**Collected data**
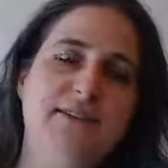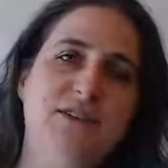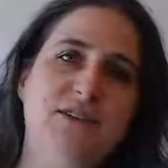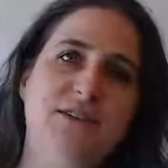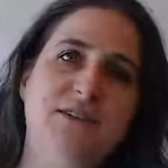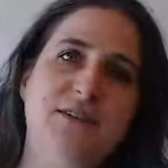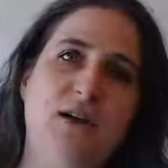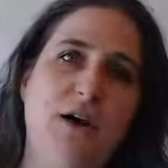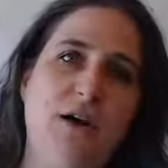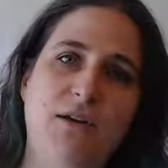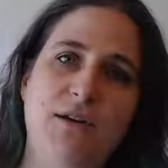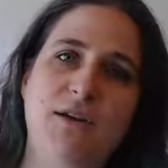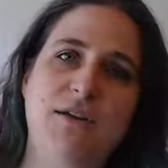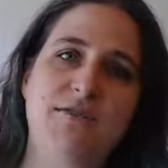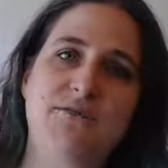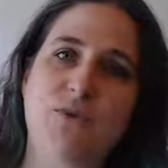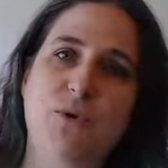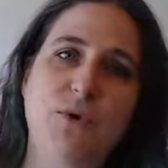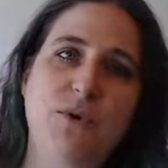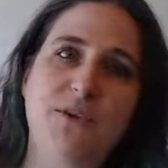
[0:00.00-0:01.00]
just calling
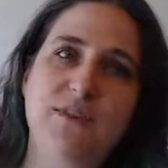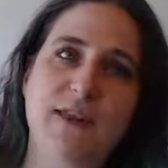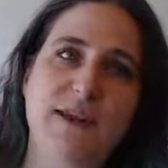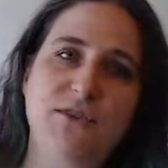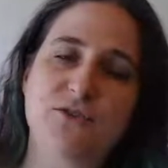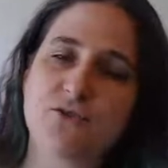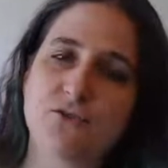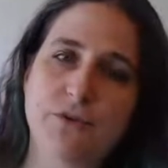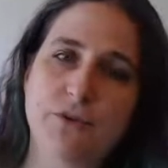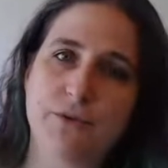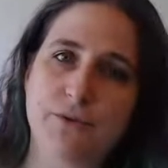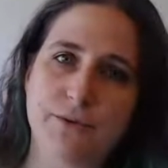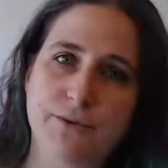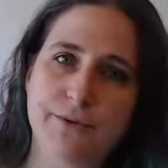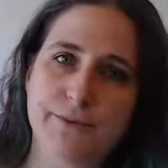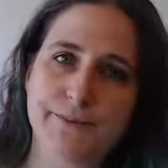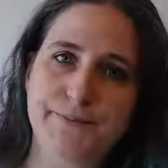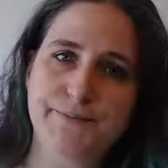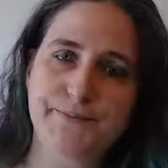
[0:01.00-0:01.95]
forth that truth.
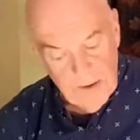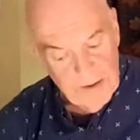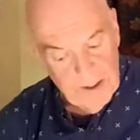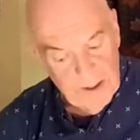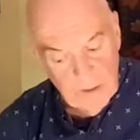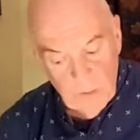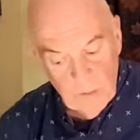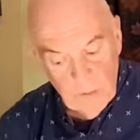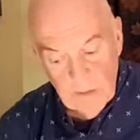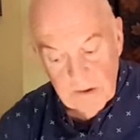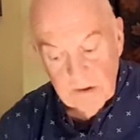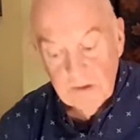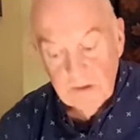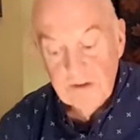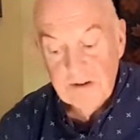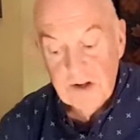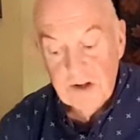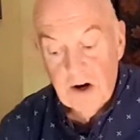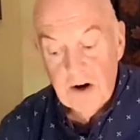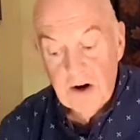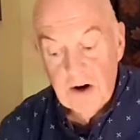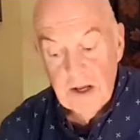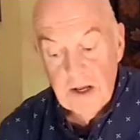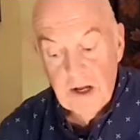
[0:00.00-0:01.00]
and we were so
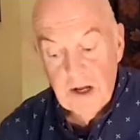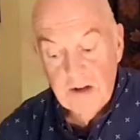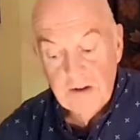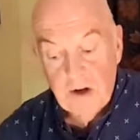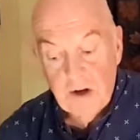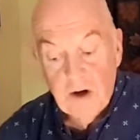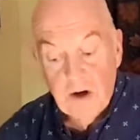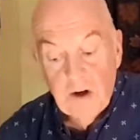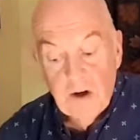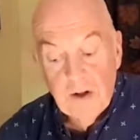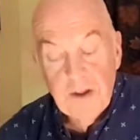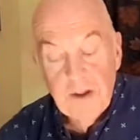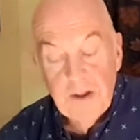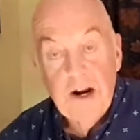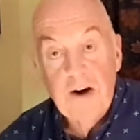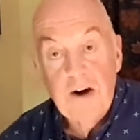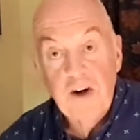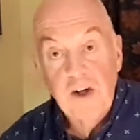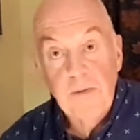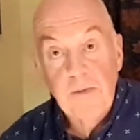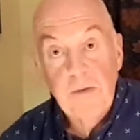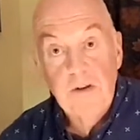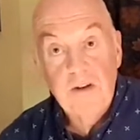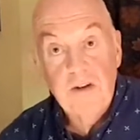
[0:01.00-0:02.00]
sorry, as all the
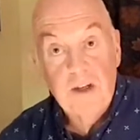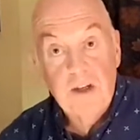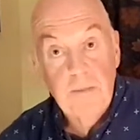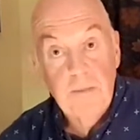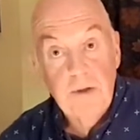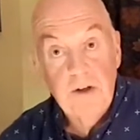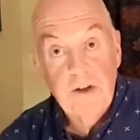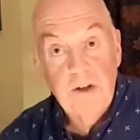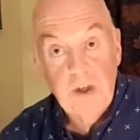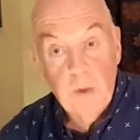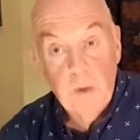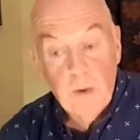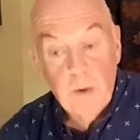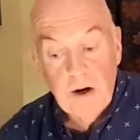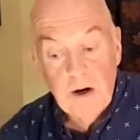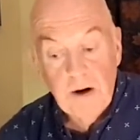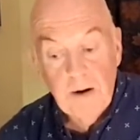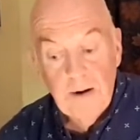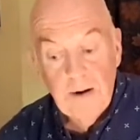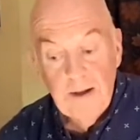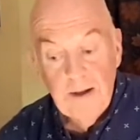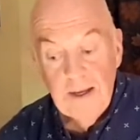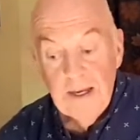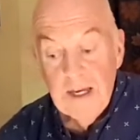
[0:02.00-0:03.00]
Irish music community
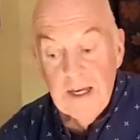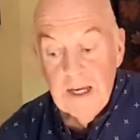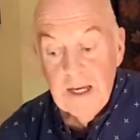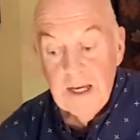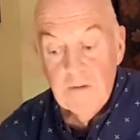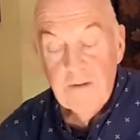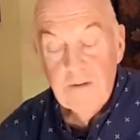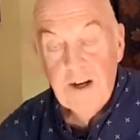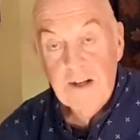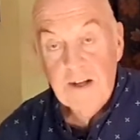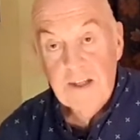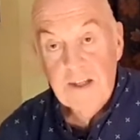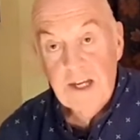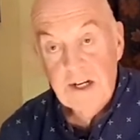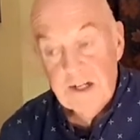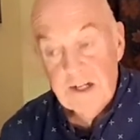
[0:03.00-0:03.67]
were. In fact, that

**Task to complete**
Would you write out all of the data exactly as it stands, without the pictures?

**Answer to the exercise**
[0:00.00-0:01.00]
just calling
[0:01.00-0:01.95]
forth that truth.
[0:00.00-0:01.00]
and we were so
[0:01.00-0:02.00]
sorry, as all the
[0:02.00-0:03.00]
Irish music community
[0:03.00-0:03.67]
were. In fact, that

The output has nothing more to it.